Exercise description:
Set down every line from the one containing "[201.30-201.70s]" through the last line of the records below, exactly as written, and leave out the pictures.

:: Provided entries

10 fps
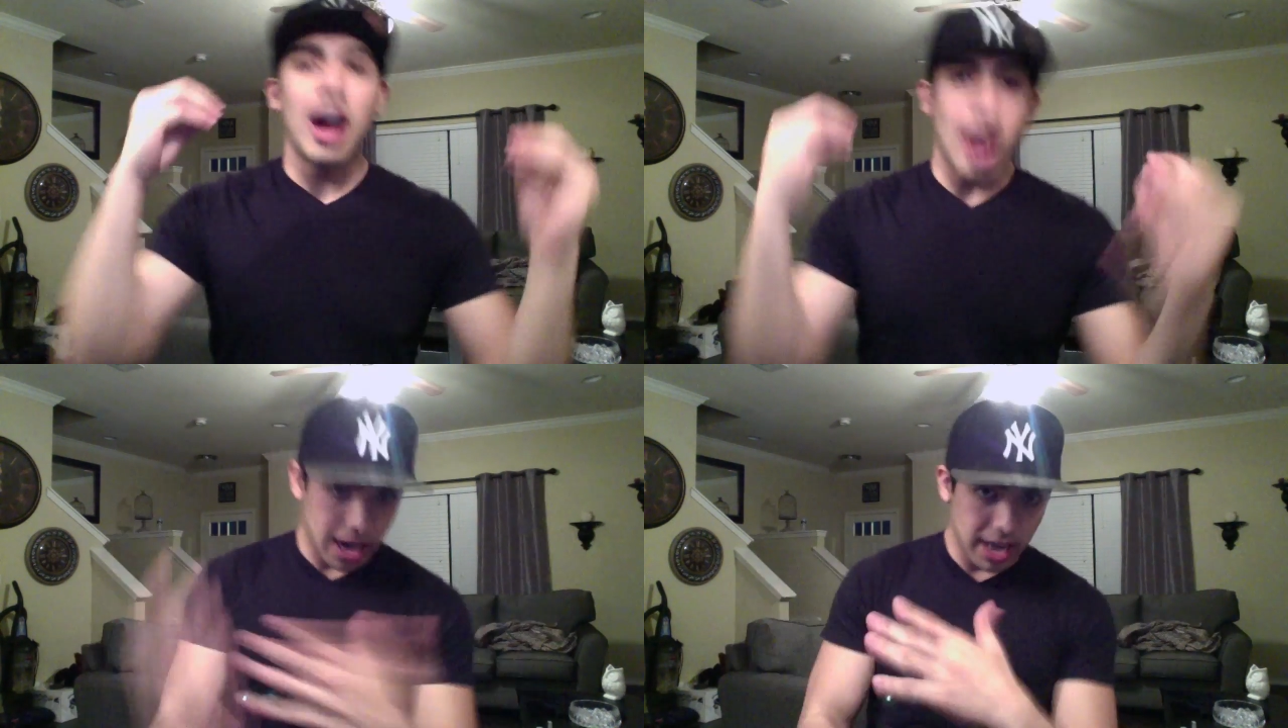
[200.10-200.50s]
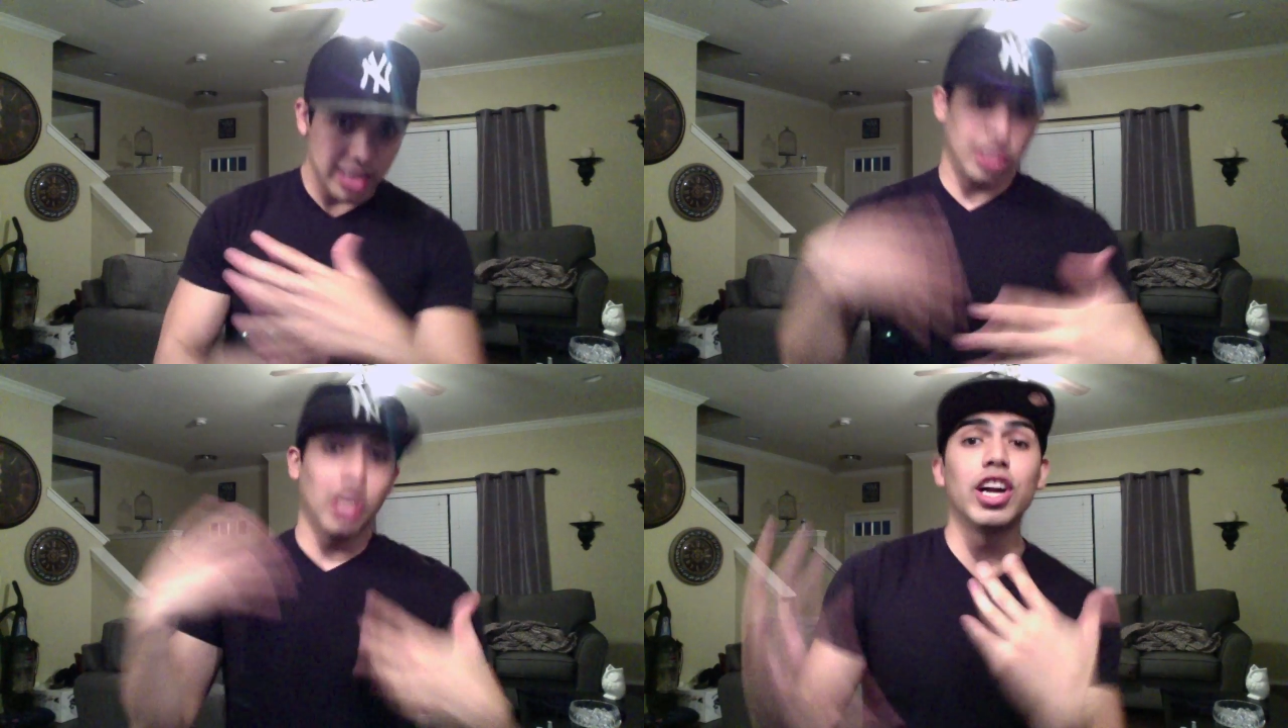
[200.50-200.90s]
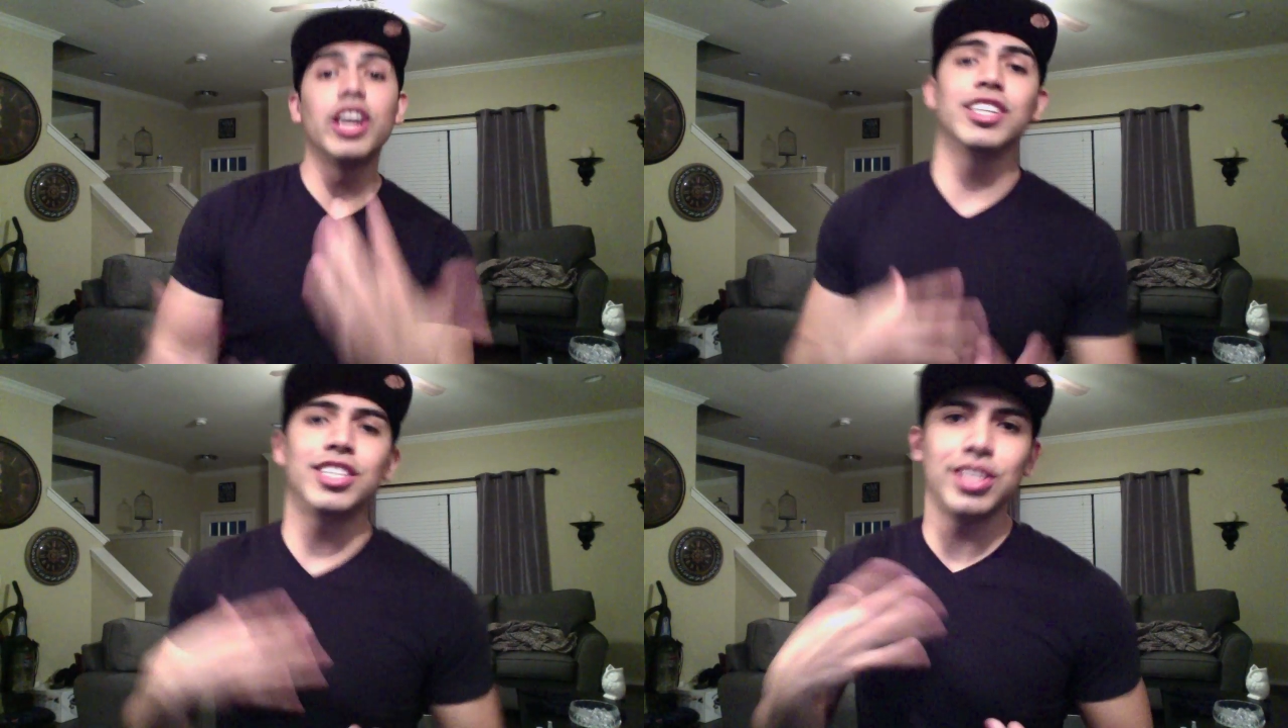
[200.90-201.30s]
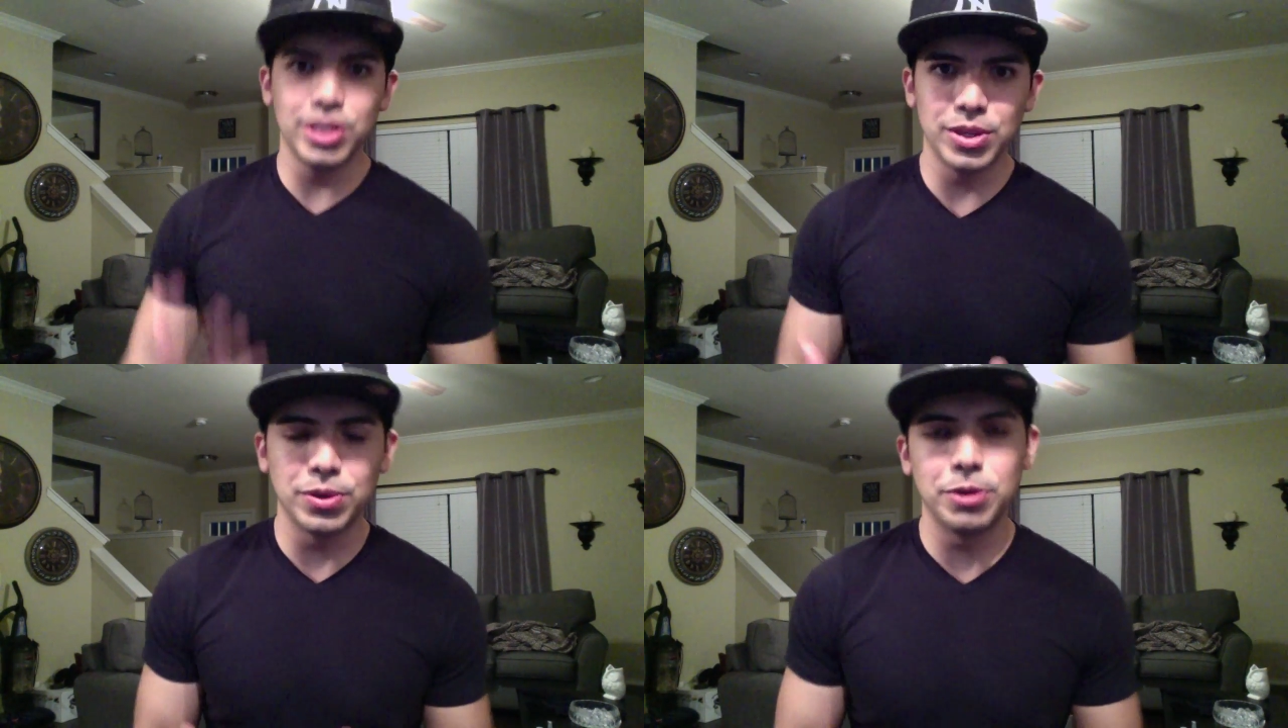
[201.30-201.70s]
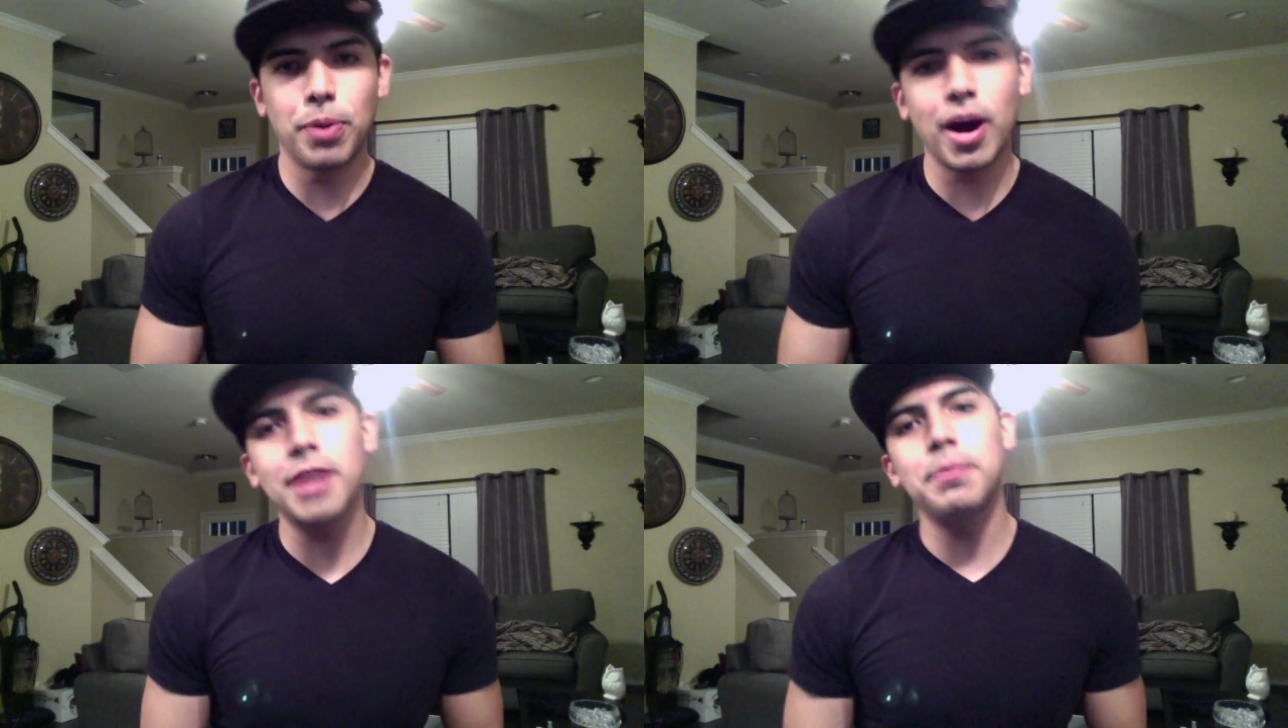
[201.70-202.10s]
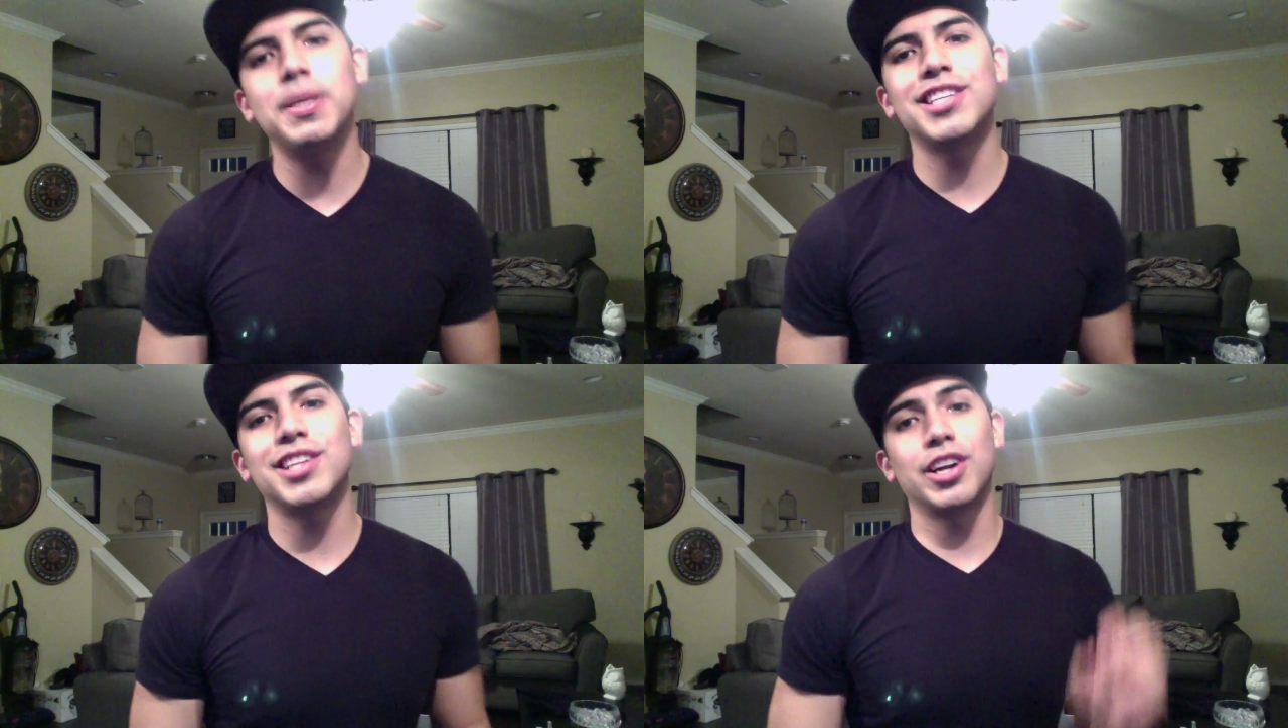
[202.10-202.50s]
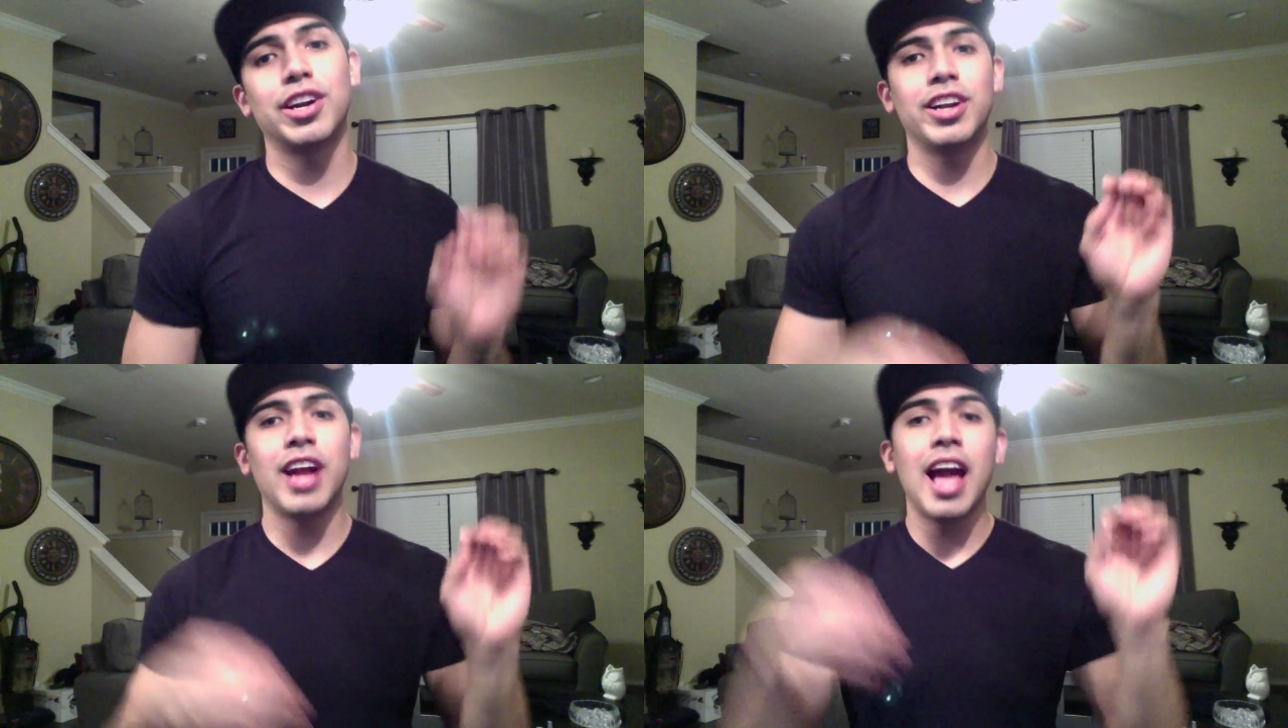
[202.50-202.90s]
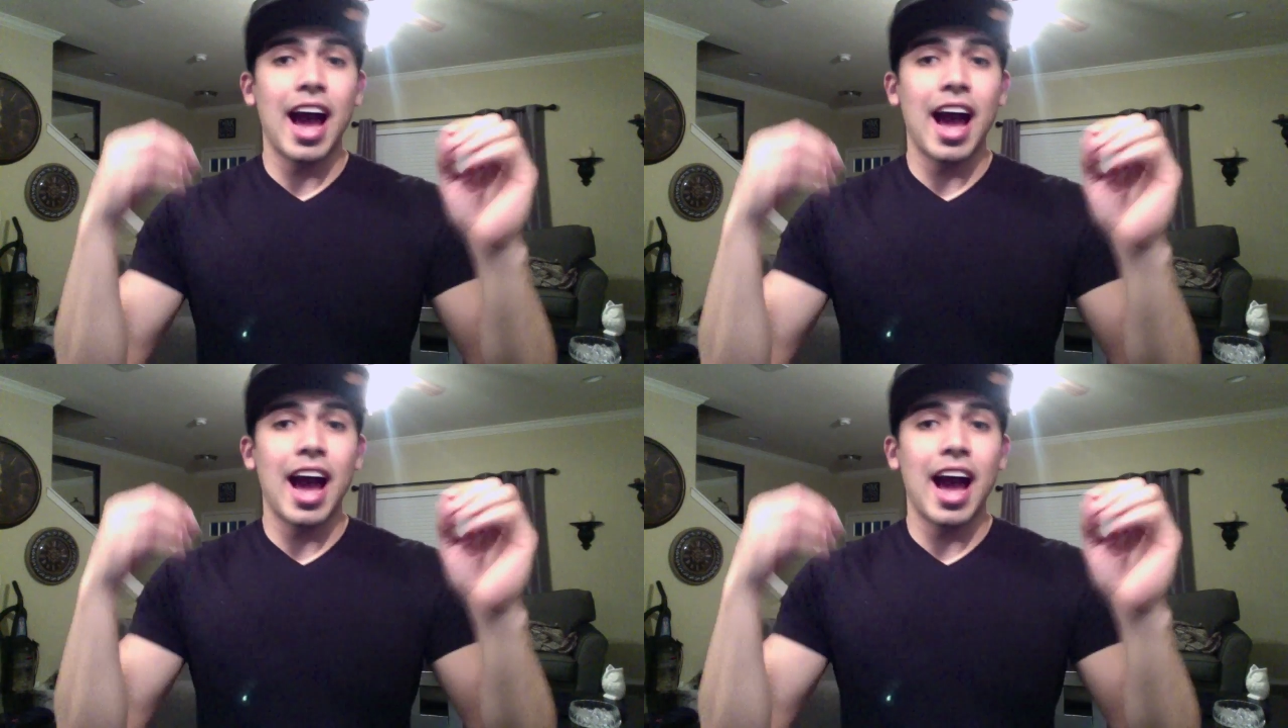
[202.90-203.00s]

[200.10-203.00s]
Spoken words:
to learn to do would probably be to learn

::::

The answer:
[201.30-201.70s]
[201.70-202.10s]
[202.10-202.50s]
[202.50-202.90s]
[202.90-203.00s]

[200.10-203.00s]
Spoken words:
to learn to do would probably be to learn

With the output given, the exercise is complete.